The second step involves identifying the decision criteria or the standards that define what is relevant in a decision (Robbins, 2008). Whether they are expressly stated or implied, every decision maker has criteria that guide his or her decision. In the globalizing and increasingly changing face of corporate world, ethics is an integral part of this guide. It is in this step that the four different perspectives of ethics diverge: extend benefit to the most number of people (utilitarian view), protect individual rights at the expense of the organization (rights view), do the right but not necessarily the most beneficial thing the most (justice view), propose necessary changes to achieve what should be (normative) and transcend what is (empirical) even with opposition coming from others.
The third step focuses on allocating weights to the criteria. The criteria defined in step two do not have the same degree of significance that is why there is a need to assign values to each. Step four involves developing alternatives that could resolve the problem. Next step focuses on analyzing the list of alternatives. Each alternative is now carefully studied and scrutinized against the criteria established in the third step. Step six is the choosing of an alternative. While step seven refers to the implementation of the alternative or the conveying of a decision to those affected and getting their commitment to it. The last step is the evaluation of the decision’s effectiveness, which necessarily answers the question, was the objective attained at the end of the day? (Robbins, 2008). The most common approach followed starting from step three is the utilitarian view – that is to give more importance to the demands of the client even if it means foregoing the explicit and unwritten codes of the profession than to keeping one’s actions in check and within the bounds of the codes and the law. But why is the utilitarian view the most used and adhered to approach to ethical decision – making? This is because it is the theory that is consistent with the universally – accepted business goals of efficiency, productivity and profits.
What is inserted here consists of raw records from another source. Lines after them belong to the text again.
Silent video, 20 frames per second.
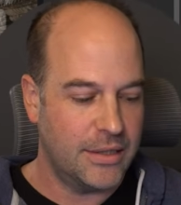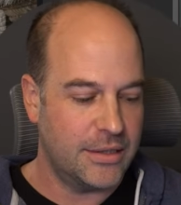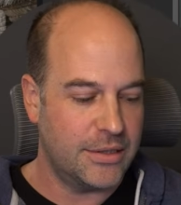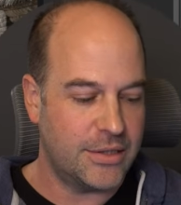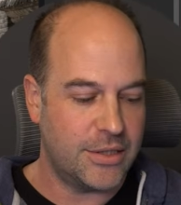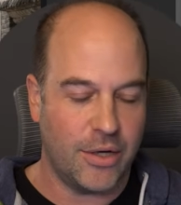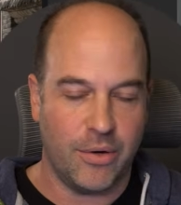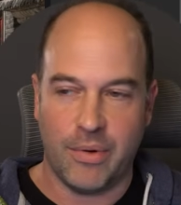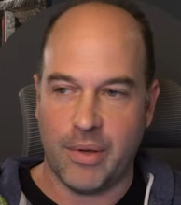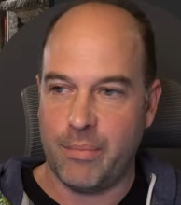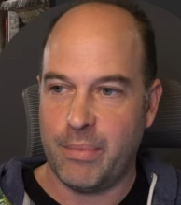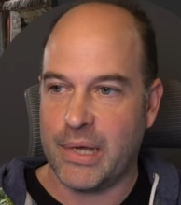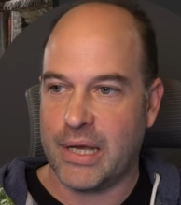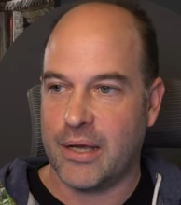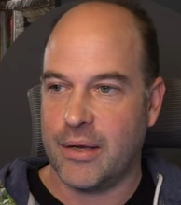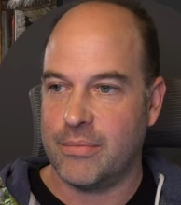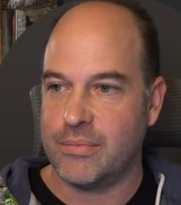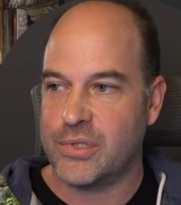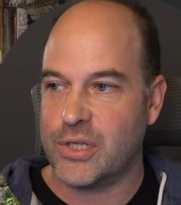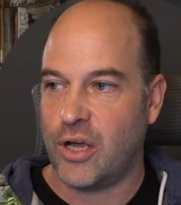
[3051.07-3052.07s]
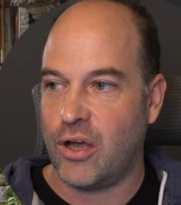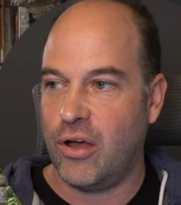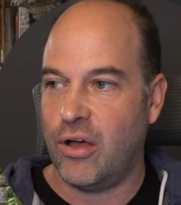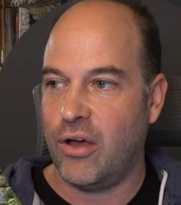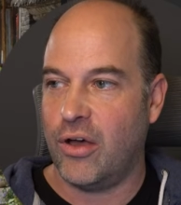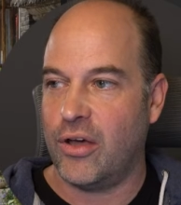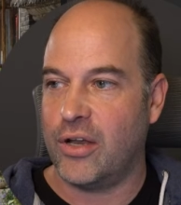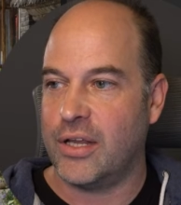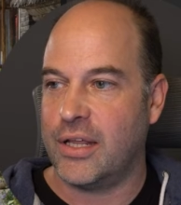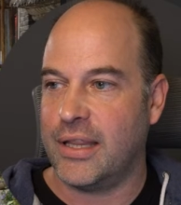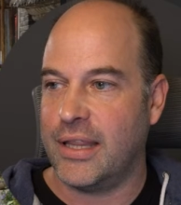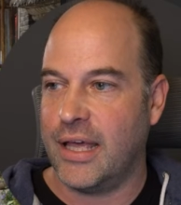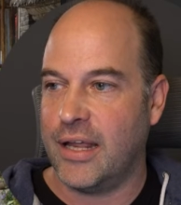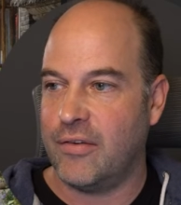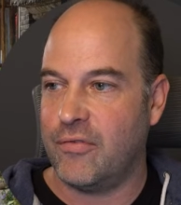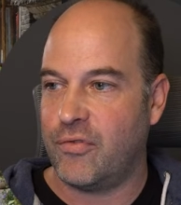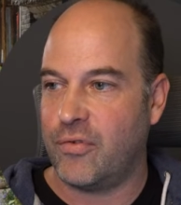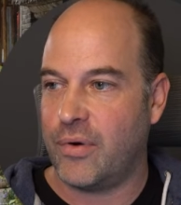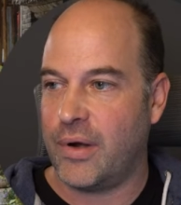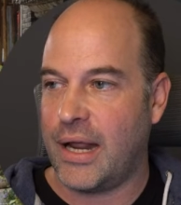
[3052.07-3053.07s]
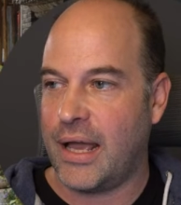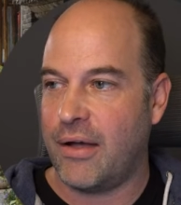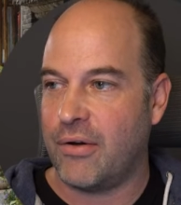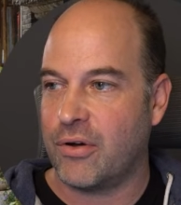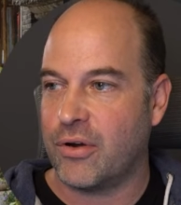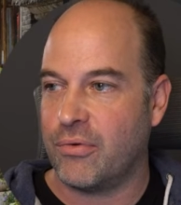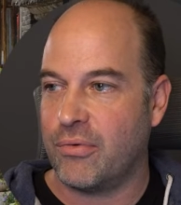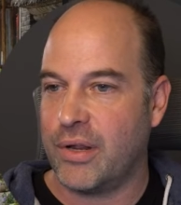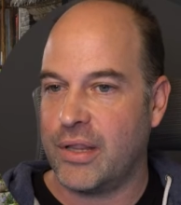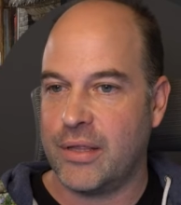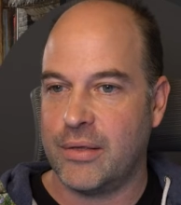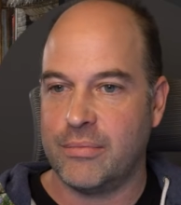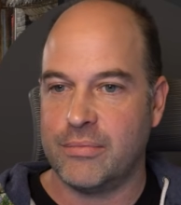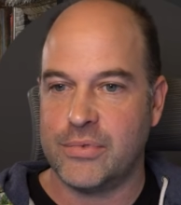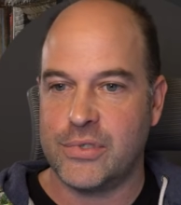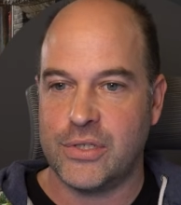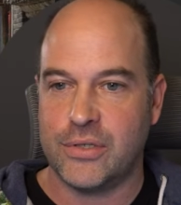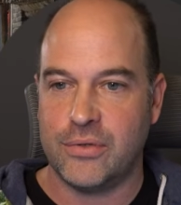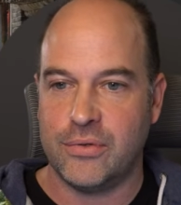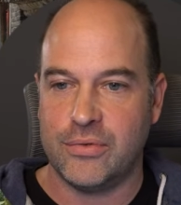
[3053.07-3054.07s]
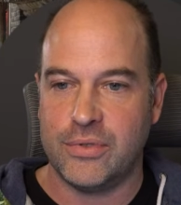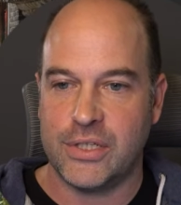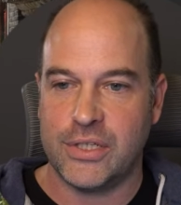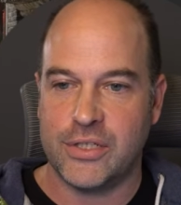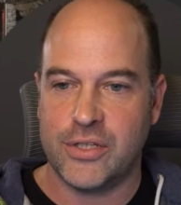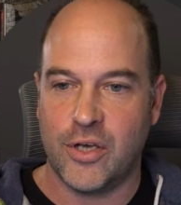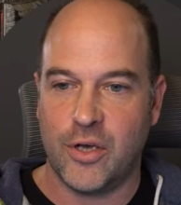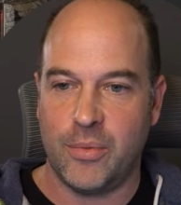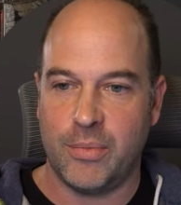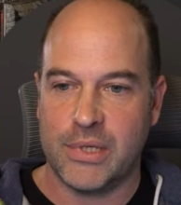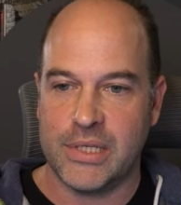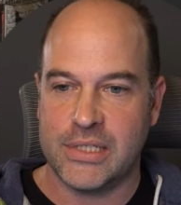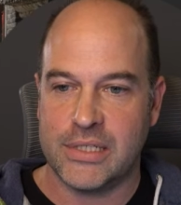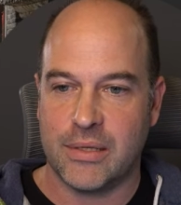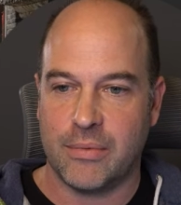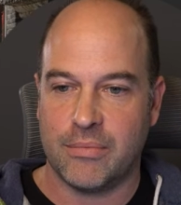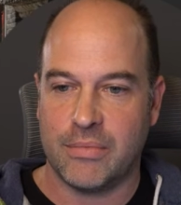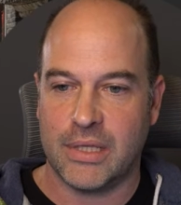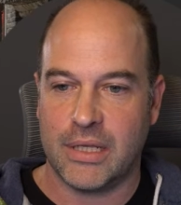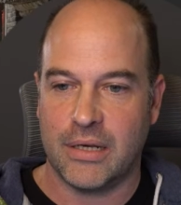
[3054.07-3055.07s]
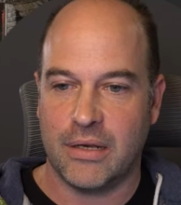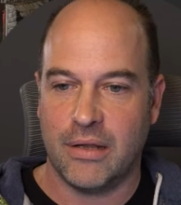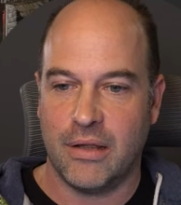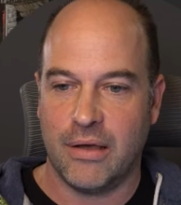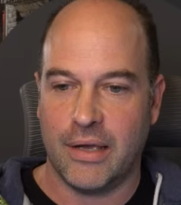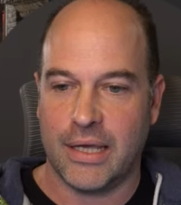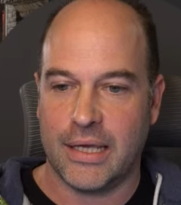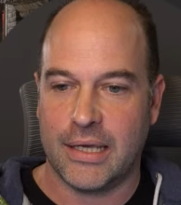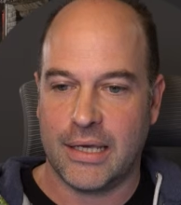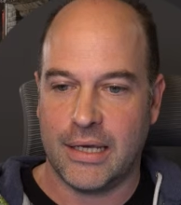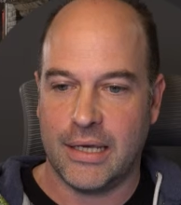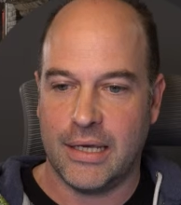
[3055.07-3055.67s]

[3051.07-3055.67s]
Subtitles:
So it becomes harder then for an algorithm to determine something like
To illustrate the decision – making process involving accountants in line with the ethical considerations that they face everyday, consider a rather common accounting problem. A wife of an executive of a company seeks the services of an accountant because she doubts that the expenses incurred by her husband go way beyond what they can afford. However, when she got a copy of said expenditures they were stated in very conscientious amounts. She now asks that the accountant review the said document. However, she cannot access the bank record of her husband as he used his personal account to pay for his purchases. Moreover, she does not have the receipts as evidence for her hunch. In spite of the expertise of the accountant consulted, without the needed files, he cannot possibly help the wife. Here is a case of a problem that has been singled out but cannot be categorized as such because the accountant has no chance to address such; he has no resources to start with. The more important question is, how does ethics come into play in this scenario? The accountant as a last recourse can use his connections to access the files he needs. He can bribe the bank officers and the financial personnel in the establishment where the purchases have been made - all these in pursuit of the truth that the wife firmly believes.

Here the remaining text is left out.